TASK BRIEF
Retype the records exactly.

Collected data:
▼
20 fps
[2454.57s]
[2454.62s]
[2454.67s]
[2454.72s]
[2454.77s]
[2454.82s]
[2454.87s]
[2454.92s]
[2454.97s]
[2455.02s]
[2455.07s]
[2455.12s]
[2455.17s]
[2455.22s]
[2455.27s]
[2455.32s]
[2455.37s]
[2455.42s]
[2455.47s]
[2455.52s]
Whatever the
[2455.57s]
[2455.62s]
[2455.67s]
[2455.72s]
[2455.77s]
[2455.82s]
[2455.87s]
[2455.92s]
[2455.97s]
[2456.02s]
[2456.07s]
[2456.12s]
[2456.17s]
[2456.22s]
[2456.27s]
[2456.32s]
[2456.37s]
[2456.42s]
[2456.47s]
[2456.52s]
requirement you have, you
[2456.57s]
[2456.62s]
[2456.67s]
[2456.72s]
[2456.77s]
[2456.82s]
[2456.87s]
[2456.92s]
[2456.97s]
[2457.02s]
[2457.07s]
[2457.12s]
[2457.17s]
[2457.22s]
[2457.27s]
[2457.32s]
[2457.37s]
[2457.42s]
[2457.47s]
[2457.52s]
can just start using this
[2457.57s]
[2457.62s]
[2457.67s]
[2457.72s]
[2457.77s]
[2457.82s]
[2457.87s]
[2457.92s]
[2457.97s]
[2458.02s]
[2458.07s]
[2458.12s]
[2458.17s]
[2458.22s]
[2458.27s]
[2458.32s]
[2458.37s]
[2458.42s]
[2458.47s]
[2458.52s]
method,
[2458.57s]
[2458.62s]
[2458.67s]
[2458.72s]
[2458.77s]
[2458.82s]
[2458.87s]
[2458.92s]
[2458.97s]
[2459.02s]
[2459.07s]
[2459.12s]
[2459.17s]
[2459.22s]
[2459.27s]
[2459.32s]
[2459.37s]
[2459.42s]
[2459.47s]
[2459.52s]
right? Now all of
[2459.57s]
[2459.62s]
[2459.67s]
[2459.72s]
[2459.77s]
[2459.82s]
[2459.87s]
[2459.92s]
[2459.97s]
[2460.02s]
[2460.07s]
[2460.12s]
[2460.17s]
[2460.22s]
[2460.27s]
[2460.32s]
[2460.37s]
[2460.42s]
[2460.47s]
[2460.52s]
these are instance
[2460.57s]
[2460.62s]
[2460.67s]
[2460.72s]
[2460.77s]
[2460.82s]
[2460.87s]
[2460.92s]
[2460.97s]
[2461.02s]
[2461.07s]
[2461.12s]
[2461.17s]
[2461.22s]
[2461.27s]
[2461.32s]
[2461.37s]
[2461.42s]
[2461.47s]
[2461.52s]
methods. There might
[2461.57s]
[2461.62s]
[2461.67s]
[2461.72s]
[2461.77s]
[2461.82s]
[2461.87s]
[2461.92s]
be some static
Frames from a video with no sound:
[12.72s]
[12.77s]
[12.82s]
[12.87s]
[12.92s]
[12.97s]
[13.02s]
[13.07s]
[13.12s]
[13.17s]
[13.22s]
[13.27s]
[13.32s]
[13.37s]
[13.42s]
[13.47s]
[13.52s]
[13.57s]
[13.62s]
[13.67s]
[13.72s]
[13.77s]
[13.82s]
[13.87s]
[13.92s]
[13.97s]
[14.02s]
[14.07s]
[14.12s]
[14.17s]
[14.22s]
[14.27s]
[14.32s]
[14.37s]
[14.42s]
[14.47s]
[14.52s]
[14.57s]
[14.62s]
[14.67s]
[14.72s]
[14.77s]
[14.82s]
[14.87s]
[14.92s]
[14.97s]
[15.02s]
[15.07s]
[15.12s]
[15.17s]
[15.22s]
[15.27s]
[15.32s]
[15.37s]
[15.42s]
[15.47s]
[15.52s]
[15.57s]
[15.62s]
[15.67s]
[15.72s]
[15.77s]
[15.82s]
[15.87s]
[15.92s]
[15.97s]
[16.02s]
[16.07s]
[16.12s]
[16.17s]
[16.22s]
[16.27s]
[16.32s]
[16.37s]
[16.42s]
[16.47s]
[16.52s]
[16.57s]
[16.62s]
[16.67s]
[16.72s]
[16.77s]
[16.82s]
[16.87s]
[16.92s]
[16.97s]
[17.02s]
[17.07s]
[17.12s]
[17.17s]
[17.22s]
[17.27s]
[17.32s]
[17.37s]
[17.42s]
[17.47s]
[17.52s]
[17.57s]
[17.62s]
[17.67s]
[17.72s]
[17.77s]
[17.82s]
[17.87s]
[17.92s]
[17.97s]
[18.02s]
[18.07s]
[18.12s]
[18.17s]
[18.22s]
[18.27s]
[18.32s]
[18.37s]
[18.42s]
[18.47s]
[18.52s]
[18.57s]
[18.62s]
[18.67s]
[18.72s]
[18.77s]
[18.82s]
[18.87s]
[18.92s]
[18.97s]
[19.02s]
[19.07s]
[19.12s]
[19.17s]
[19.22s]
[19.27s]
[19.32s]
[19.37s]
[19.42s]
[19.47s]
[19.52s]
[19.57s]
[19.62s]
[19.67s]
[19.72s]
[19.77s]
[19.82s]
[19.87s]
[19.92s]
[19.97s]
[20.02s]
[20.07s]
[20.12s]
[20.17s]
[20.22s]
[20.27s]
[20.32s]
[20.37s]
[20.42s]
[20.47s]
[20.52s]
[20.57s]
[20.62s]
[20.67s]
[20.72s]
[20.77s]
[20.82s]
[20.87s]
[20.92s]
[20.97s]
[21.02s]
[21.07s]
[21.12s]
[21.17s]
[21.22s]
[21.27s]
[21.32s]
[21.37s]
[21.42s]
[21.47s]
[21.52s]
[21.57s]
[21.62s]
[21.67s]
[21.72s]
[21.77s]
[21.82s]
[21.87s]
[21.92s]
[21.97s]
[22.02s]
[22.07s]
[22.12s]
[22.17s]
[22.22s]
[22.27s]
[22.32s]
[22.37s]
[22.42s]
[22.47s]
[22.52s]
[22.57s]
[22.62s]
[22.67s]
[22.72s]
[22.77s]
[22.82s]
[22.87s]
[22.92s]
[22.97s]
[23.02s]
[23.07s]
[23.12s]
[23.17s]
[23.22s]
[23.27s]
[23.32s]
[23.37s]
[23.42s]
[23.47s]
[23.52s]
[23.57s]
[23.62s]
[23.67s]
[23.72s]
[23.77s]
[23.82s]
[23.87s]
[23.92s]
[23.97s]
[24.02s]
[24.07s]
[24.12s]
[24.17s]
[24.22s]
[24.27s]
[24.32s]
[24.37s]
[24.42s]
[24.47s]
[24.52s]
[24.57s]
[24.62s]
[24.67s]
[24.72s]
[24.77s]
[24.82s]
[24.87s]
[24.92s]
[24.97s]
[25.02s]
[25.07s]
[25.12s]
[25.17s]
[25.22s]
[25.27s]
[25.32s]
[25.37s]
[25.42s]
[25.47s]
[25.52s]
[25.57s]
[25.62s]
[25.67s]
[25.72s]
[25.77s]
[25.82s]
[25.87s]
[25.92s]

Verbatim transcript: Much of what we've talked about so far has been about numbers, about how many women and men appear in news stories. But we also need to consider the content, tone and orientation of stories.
▲
EXERCISE RESPONSE
20 fps
[2454.57s]
[2454.62s]
[2454.67s]
[2454.72s]
[2454.77s]
[2454.82s]
[2454.87s]
[2454.92s]
[2454.97s]
[2455.02s]
[2455.07s]
[2455.12s]
[2455.17s]
[2455.22s]
[2455.27s]
[2455.32s]
[2455.37s]
[2455.42s]
[2455.47s]
[2455.52s]
Whatever the
[2455.57s]
[2455.62s]
[2455.67s]
[2455.72s]
[2455.77s]
[2455.82s]
[2455.87s]
[2455.92s]
[2455.97s]
[2456.02s]
[2456.07s]
[2456.12s]
[2456.17s]
[2456.22s]
[2456.27s]
[2456.32s]
[2456.37s]
[2456.42s]
[2456.47s]
[2456.52s]
requirement you have, you
[2456.57s]
[2456.62s]
[2456.67s]
[2456.72s]
[2456.77s]
[2456.82s]
[2456.87s]
[2456.92s]
[2456.97s]
[2457.02s]
[2457.07s]
[2457.12s]
[2457.17s]
[2457.22s]
[2457.27s]
[2457.32s]
[2457.37s]
[2457.42s]
[2457.47s]
[2457.52s]
can just start using this
[2457.57s]
[2457.62s]
[2457.67s]
[2457.72s]
[2457.77s]
[2457.82s]
[2457.87s]
[2457.92s]
[2457.97s]
[2458.02s]
[2458.07s]
[2458.12s]
[2458.17s]
[2458.22s]
[2458.27s]
[2458.32s]
[2458.37s]
[2458.42s]
[2458.47s]
[2458.52s]
method,
[2458.57s]
[2458.62s]
[2458.67s]
[2458.72s]
[2458.77s]
[2458.82s]
[2458.87s]
[2458.92s]
[2458.97s]
[2459.02s]
[2459.07s]
[2459.12s]
[2459.17s]
[2459.22s]
[2459.27s]
[2459.32s]
[2459.37s]
[2459.42s]
[2459.47s]
[2459.52s]
right? Now all of
[2459.57s]
[2459.62s]
[2459.67s]
[2459.72s]
[2459.77s]
[2459.82s]
[2459.87s]
[2459.92s]
[2459.97s]
[2460.02s]
[2460.07s]
[2460.12s]
[2460.17s]
[2460.22s]
[2460.27s]
[2460.32s]
[2460.37s]
[2460.42s]
[2460.47s]
[2460.52s]
these are instance
[2460.57s]
[2460.62s]
[2460.67s]
[2460.72s]
[2460.77s]
[2460.82s]
[2460.87s]
[2460.92s]
[2460.97s]
[2461.02s]
[2461.07s]
[2461.12s]
[2461.17s]
[2461.22s]
[2461.27s]
[2461.32s]
[2461.37s]
[2461.42s]
[2461.47s]
[2461.52s]
methods. There might
[2461.57s]
[2461.62s]
[2461.67s]
[2461.72s]
[2461.77s]
[2461.82s]
[2461.87s]
[2461.92s]
be some static
Frames from a video with no sound:
[12.72s]
[12.77s]
[12.82s]
[12.87s]
[12.92s]
[12.97s]
[13.02s]
[13.07s]
[13.12s]
[13.17s]
[13.22s]
[13.27s]
[13.32s]
[13.37s]
[13.42s]
[13.47s]
[13.52s]
[13.57s]
[13.62s]
[13.67s]
[13.72s]
[13.77s]
[13.82s]
[13.87s]
[13.92s]
[13.97s]
[14.02s]
[14.07s]
[14.12s]
[14.17s]
[14.22s]
[14.27s]
[14.32s]
[14.37s]
[14.42s]
[14.47s]
[14.52s]
[14.57s]
[14.62s]
[14.67s]
[14.72s]
[14.77s]
[14.82s]
[14.87s]
[14.92s]
[14.97s]
[15.02s]
[15.07s]
[15.12s]
[15.17s]
[15.22s]
[15.27s]
[15.32s]
[15.37s]
[15.42s]
[15.47s]
[15.52s]
[15.57s]
[15.62s]
[15.67s]
[15.72s]
[15.77s]
[15.82s]
[15.87s]
[15.92s]
[15.97s]
[16.02s]
[16.07s]
[16.12s]
[16.17s]
[16.22s]
[16.27s]
[16.32s]
[16.37s]
[16.42s]
[16.47s]
[16.52s]
[16.57s]
[16.62s]
[16.67s]
[16.72s]
[16.77s]
[16.82s]
[16.87s]
[16.92s]
[16.97s]
[17.02s]
[17.07s]
[17.12s]
[17.17s]
[17.22s]
[17.27s]
[17.32s]
[17.37s]
[17.42s]
[17.47s]
[17.52s]
[17.57s]
[17.62s]
[17.67s]
[17.72s]
[17.77s]
[17.82s]
[17.87s]
[17.92s]
[17.97s]
[18.02s]
[18.07s]
[18.12s]
[18.17s]
[18.22s]
[18.27s]
[18.32s]
[18.37s]
[18.42s]
[18.47s]
[18.52s]
[18.57s]
[18.62s]
[18.67s]
[18.72s]
[18.77s]
[18.82s]
[18.87s]
[18.92s]
[18.97s]
[19.02s]
[19.07s]
[19.12s]
[19.17s]
[19.22s]
[19.27s]
[19.32s]
[19.37s]
[19.42s]
[19.47s]
[19.52s]
[19.57s]
[19.62s]
[19.67s]
[19.72s]
[19.77s]
[19.82s]
[19.87s]
[19.92s]
[19.97s]
[20.02s]
[20.07s]
[20.12s]
[20.17s]
[20.22s]
[20.27s]
[20.32s]
[20.37s]
[20.42s]
[20.47s]
[20.52s]
[20.57s]
[20.62s]
[20.67s]
[20.72s]
[20.77s]
[20.82s]
[20.87s]
[20.92s]
[20.97s]
[21.02s]
[21.07s]
[21.12s]
[21.17s]
[21.22s]
[21.27s]
[21.32s]
[21.37s]
[21.42s]
[21.47s]
[21.52s]
[21.57s]
[21.62s]
[21.67s]
[21.72s]
[21.77s]
[21.82s]
[21.87s]
[21.92s]
[21.97s]
[22.02s]
[22.07s]
[22.12s]
[22.17s]
[22.22s]
[22.27s]
[22.32s]
[22.37s]
[22.42s]
[22.47s]
[22.52s]
[22.57s]
[22.62s]
[22.67s]
[22.72s]
[22.77s]
[22.82s]
[22.87s]
[22.92s]
[22.97s]
[23.02s]
[23.07s]
[23.12s]
[23.17s]
[23.22s]
[23.27s]
[23.32s]
[23.37s]
[23.42s]
[23.47s]
[23.52s]
[23.57s]
[23.62s]
[23.67s]
[23.72s]
[23.77s]
[23.82s]
[23.87s]
[23.92s]
[23.97s]
[24.02s]
[24.07s]
[24.12s]
[24.17s]
[24.22s]
[24.27s]
[24.32s]
[24.37s]
[24.42s]
[24.47s]
[24.52s]
[24.57s]
[24.62s]
[24.67s]
[24.72s]
[24.77s]
[24.82s]
[24.87s]
[24.92s]
[24.97s]
[25.02s]
[25.07s]
[25.12s]
[25.17s]
[25.22s]
[25.27s]
[25.32s]
[25.37s]
[25.42s]
[25.47s]
[25.52s]
[25.57s]
[25.62s]
[25.67s]
[25.72s]
[25.77s]
[25.82s]
[25.87s]
[25.92s]

Verbatim transcript: Much of what we've talked about so far has been about numbers, about how many women and men appear in news stories. But we also need to consider the content, tone and orientation of stories.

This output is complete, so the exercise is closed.